25
Août
2023
4

Cœur à l’arrêt (0,30 km)

La frénésie de mon activité de cyclo-travailleur-rêveur varie fortement, non pas selon les saisons comme on pourrait aisément l’imaginer, mais plutôt selon les nécessités des déplacements de ma carcasse. Souvent, elle vagabonde d’un rendez-vous professionnel à un autre ou participe au transport scolaire pour déposer ou rapatrier la progéniture entre l’école et la maison.

Ces différentes astreinte, associées à une activité professionnelle indépendante, m’obligent à une certaine mobilité motorisée autonome afin de m’affranchir de la contrainte horaire des transports publics. Ainsi, Je circule d’une vallée à un vallon, gigotant entre l’autoroute, les routes cantonales et autres morceaux de bitumes, emporté par les différents objectifs de ma tournée. Toutefois, face à l’empilement des kilomètres, mes différentes escales sont optimisées de manière à les regrouper. L’objectif : limiter mes déplacements à quatre roues. Cette organisation arrache à mon quotidien un maximum d’entrave à ma liberté de me déplacer à coup de pédalier.

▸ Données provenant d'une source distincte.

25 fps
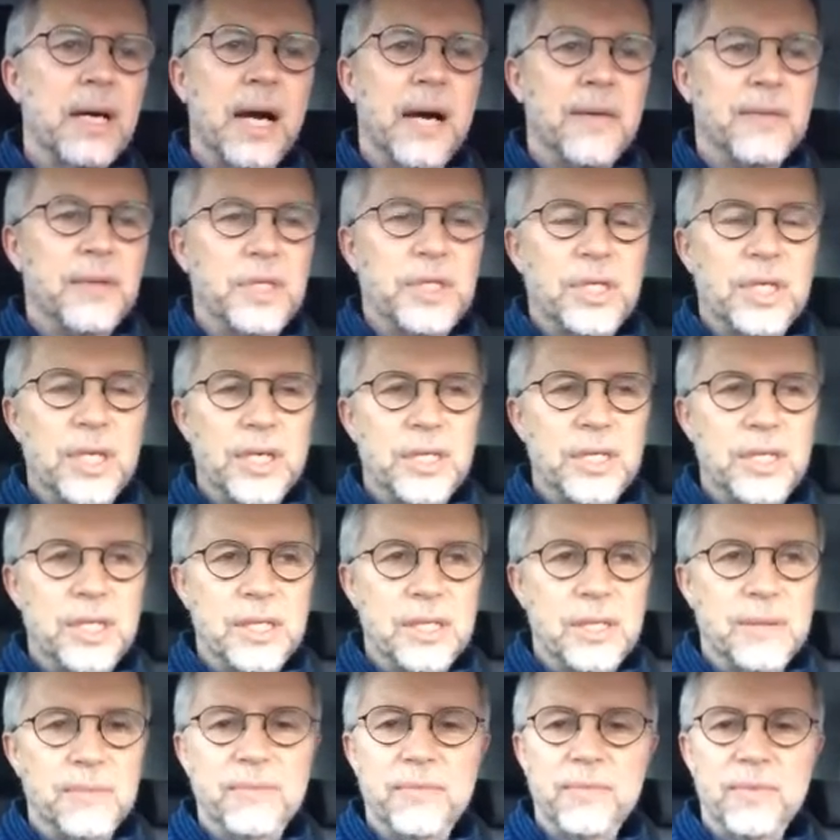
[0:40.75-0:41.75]
other
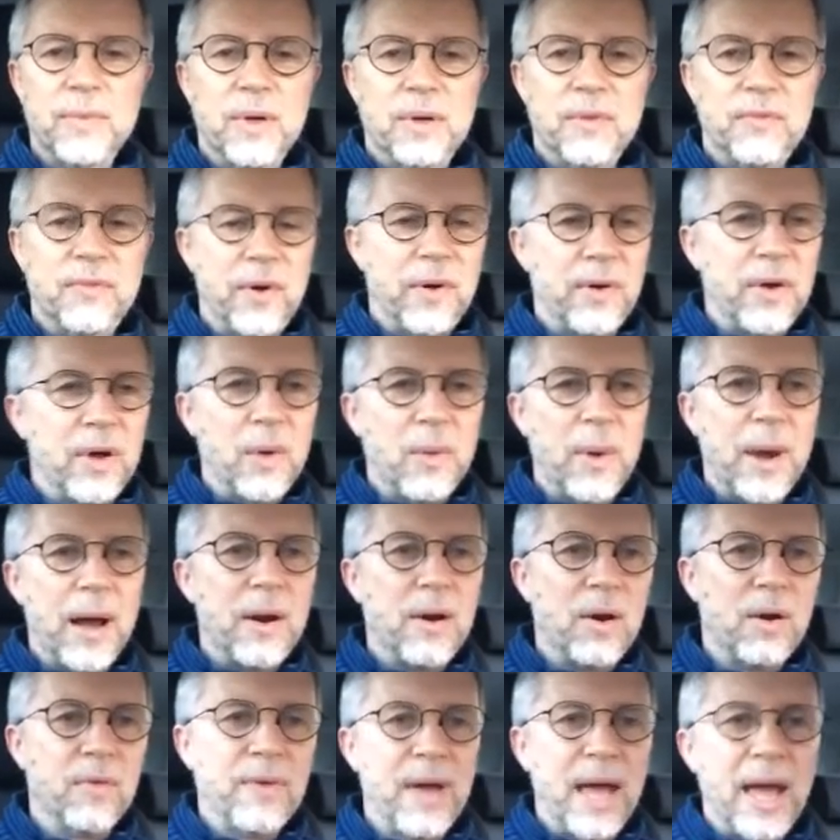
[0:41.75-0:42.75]
churches I'm very
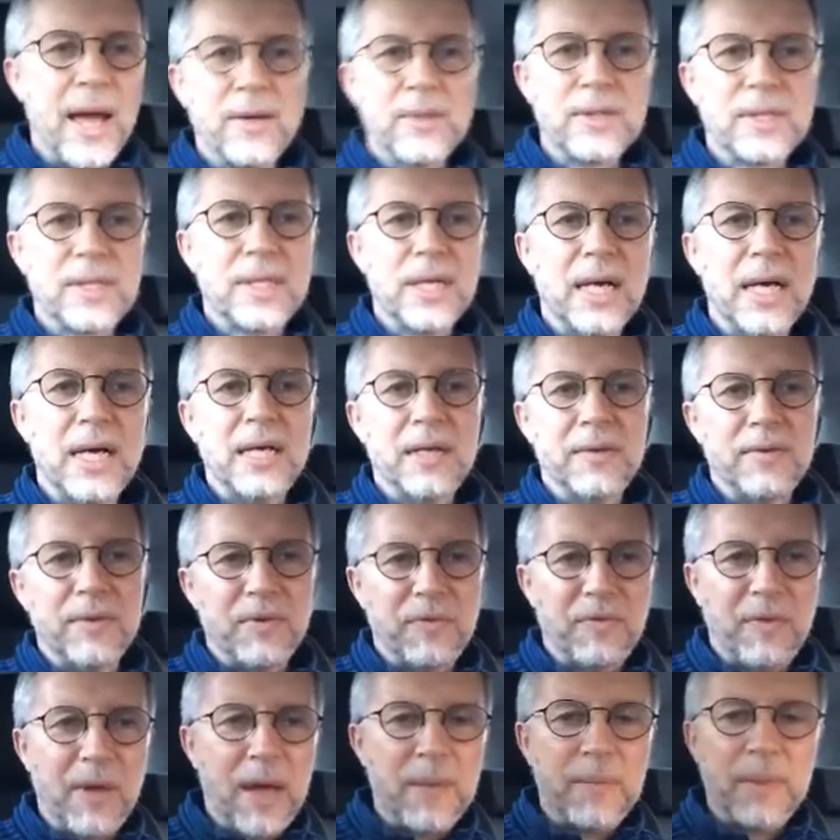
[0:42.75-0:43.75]
aware of outside of
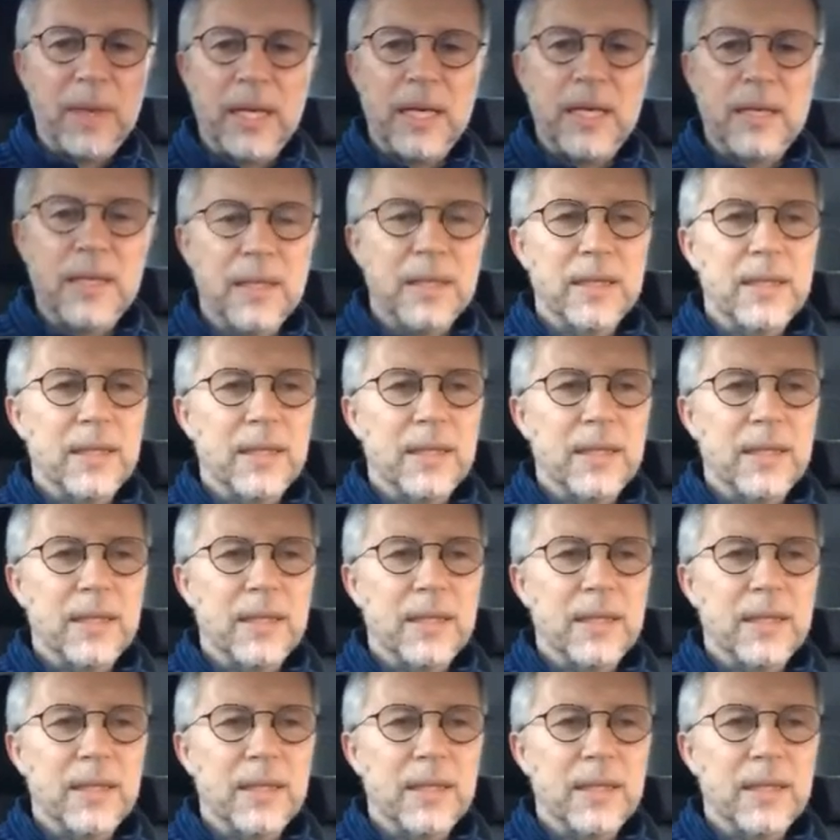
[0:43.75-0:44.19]
the family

Parfois, la planification est compliquée et réduit mes chances de déplacement à vélo. C’est pourquoi les contraintes climatiques n’influencent guère le choix de mon mode de transport. Se fier au ciel et aux températures standardise le mouvement. En voiture, il pousse dans mon cerveau une sorte de monoculture cérébrale engraissée par l’autoradio et les bruits du moteur. Ni le froid, le chaud ou la pluie n’influencent la décision de circuler à deux roues. Je lutte corps et âme contre toute forme d’asservissement à la météo qui oserait jeter le discrédit sur ma motivation : neige l’hiver, giboulée de printemps, brûlures solaires d’été ou vents violents d’automne sont contrebalancés par un équipement adapté et une volonté absolue de vivre dans un état de conscience simplement altéré par la belle légèreté de ressentir les sensations d’un voyage au long cours le temps d’un tout petit trajet sur la route du travail.

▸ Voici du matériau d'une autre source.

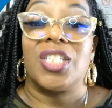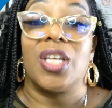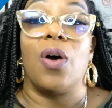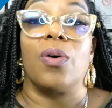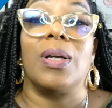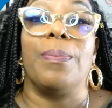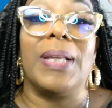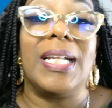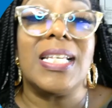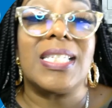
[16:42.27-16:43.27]
So,
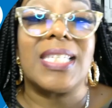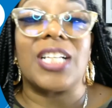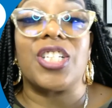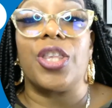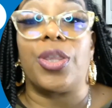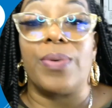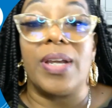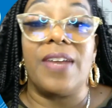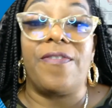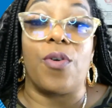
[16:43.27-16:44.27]
completing Section
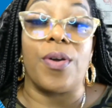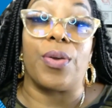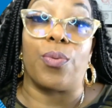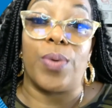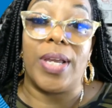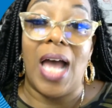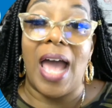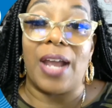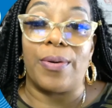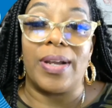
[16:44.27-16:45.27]
3 for the
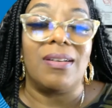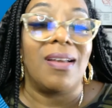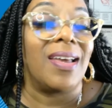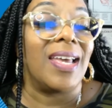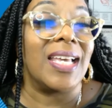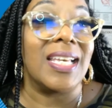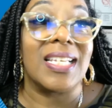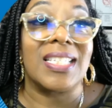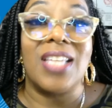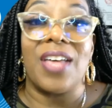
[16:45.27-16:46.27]
rehiring
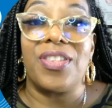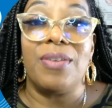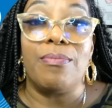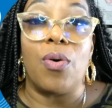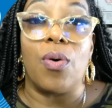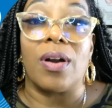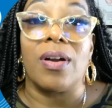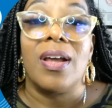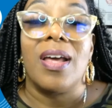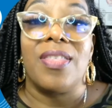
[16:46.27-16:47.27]
is nothing
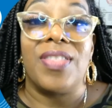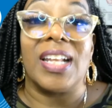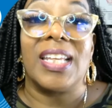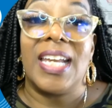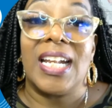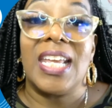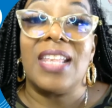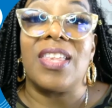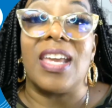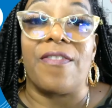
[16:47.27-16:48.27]
more than
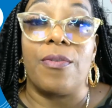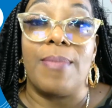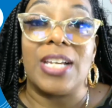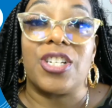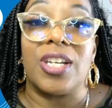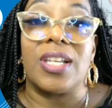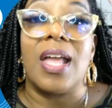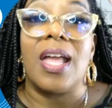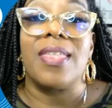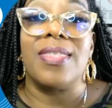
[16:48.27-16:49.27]
getting the
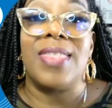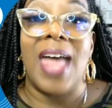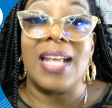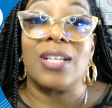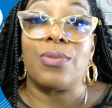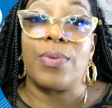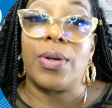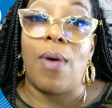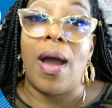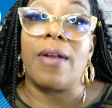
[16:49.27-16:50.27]
information that is
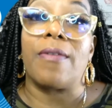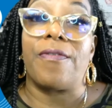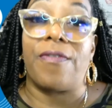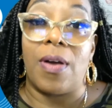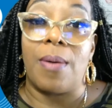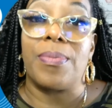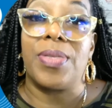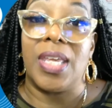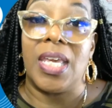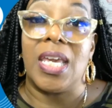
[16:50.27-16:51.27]
required
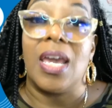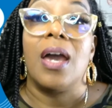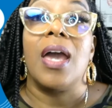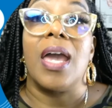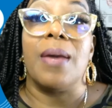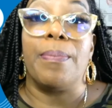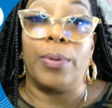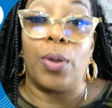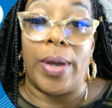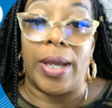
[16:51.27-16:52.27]
from the
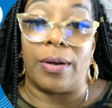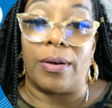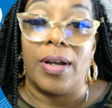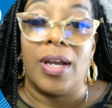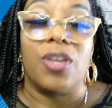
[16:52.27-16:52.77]
employer.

Ainsi, certaines semaines, les kilomètres parcourus sur le vélo se comptent sur les doigts de mes deux mains et, à d’autres périodes, notamment pendant les vacances scolaires, mes déplacements s’effectuent surtout cheveux au vent, l’esprit baigné de quiétude et d’une douce liberté.

Les longues périodes sans vélo sont rares. Pourtant, l’une d’elle débarqua un jour sous la forme la plus inattendue possible.

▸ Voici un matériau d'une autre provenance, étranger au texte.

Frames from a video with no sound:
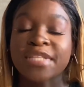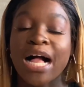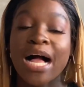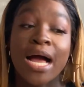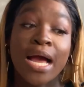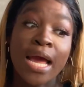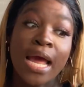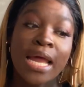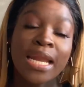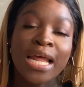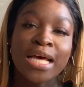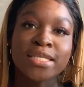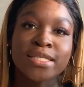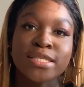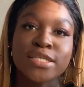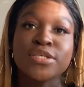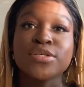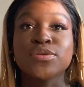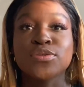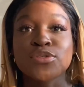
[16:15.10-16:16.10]
and I
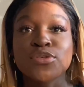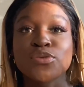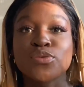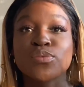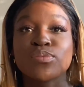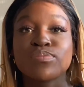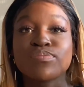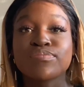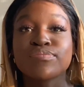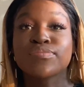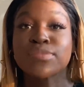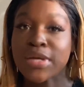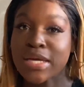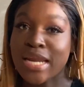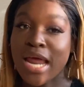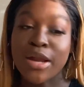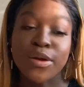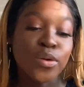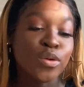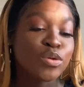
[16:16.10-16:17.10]
see you too.
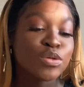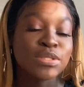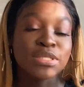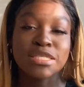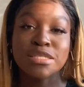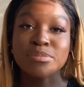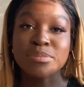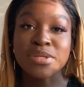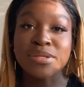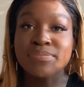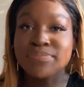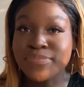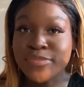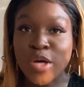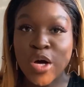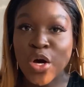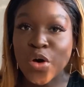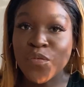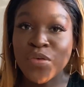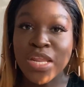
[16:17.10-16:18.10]
And I know you see me
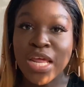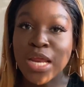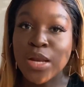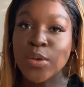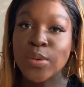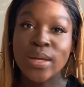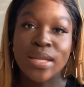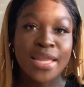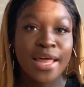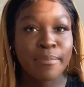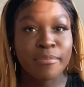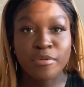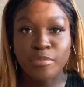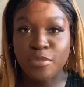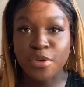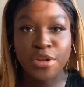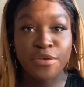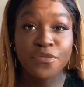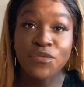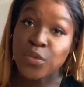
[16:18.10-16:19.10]
over there looking like a
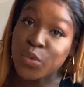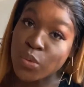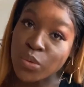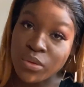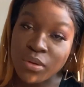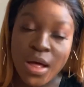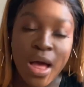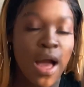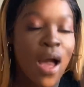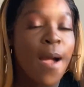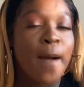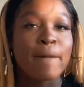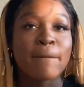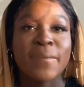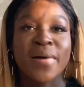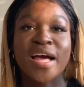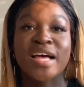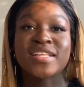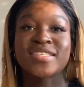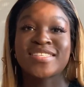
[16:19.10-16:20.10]
beautiful,
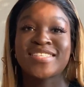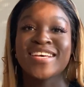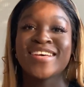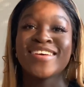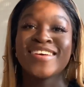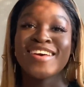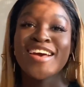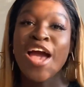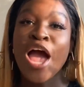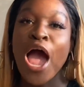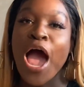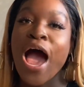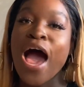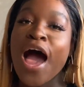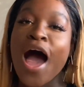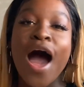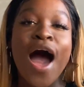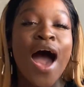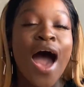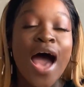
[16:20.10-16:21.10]
but
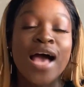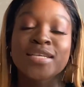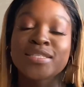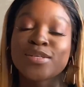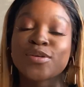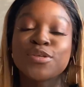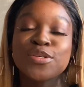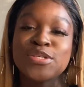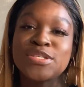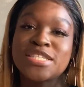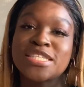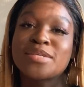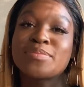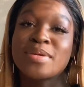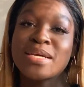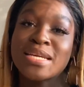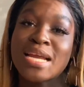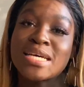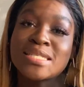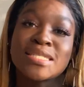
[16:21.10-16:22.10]
I know you see
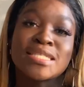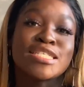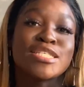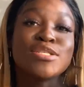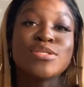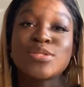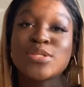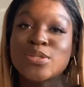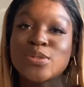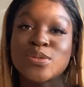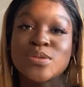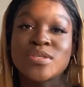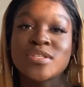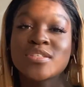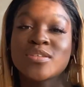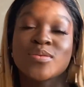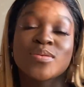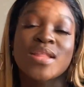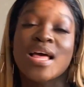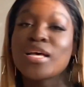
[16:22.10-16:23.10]
me and I see you too. You
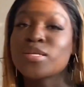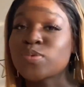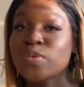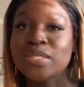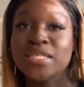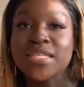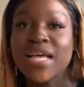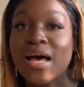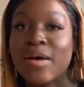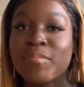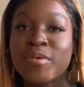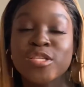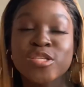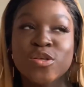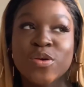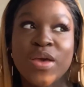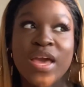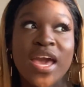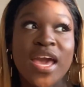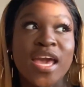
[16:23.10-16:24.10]
know, that's what's up. It's
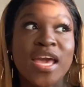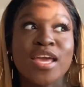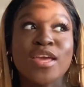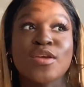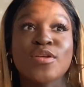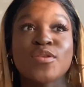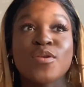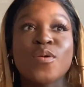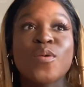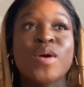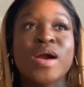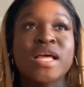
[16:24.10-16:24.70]
okay. You know,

Un petit courant d’air, un tout petit bruit ; Un léger sifflement de chambre à air qui se dégonfle. Au bout du stéthoscope, c’est l’oreille attentive de mon médecin de famille qui conduit à l’information suivante : « J’entends quelque chose. Sans doute rien de grave, mais direction le cardiologue. » C’est ainsi qu’un petit check-up de routine transforme un gars, en léger surpoids et au souffle un peu court, mis sur le compte d’un mauvais entraînement, en patient cardiaque quelques semaines plus tard. Les examens complémentaires révélant une fuite au niveau de l’aorte.

Au printemps, puis au début de l’été, je fus un cycliste attentif aux signaux de mon corps-cœur analysant le moindre essoufflement : manque flagrant d’activité ou maladie invalidante ? Les jours s’écoulent ponctuées de trajets boulot – vélo – dodo, de rendez-vous professionnels et médicaux ou autres transports scolaires.

12 juillet.

Le vélo est entreposé sous le carport, solidement arrimé par un cadenas sécurisé d’ un code composé de quatre chiffres. Cette longue période sans rouler n’est pas si brutale que cela. Elle est programmée. L’esprit et le corps entrent en mode résistance, résilience.

13 juillet.

Une entrée sans frémir à l’Hôpital de l’Île, à Berne.

14 juillet. 14h

S’endormir, chargé de produits à faire pâlir un coureur du tour de France des années sombres, mais le cœur gonflé d’émotions positives afin d’assurer une transition tout en douceur lorsqu’il sera débranché et qu’une machine en prendra le relai.

15 juillet. 03h

Se réveiller avec un feu d’artifice de tuyauterie qui jaillit de son corps, une véritable célébration nationale tricolore à cœur ouvert (avec un peu de retard) ! L’accueil nocturne par un café et une bonne tartine redémarre le bonhomme.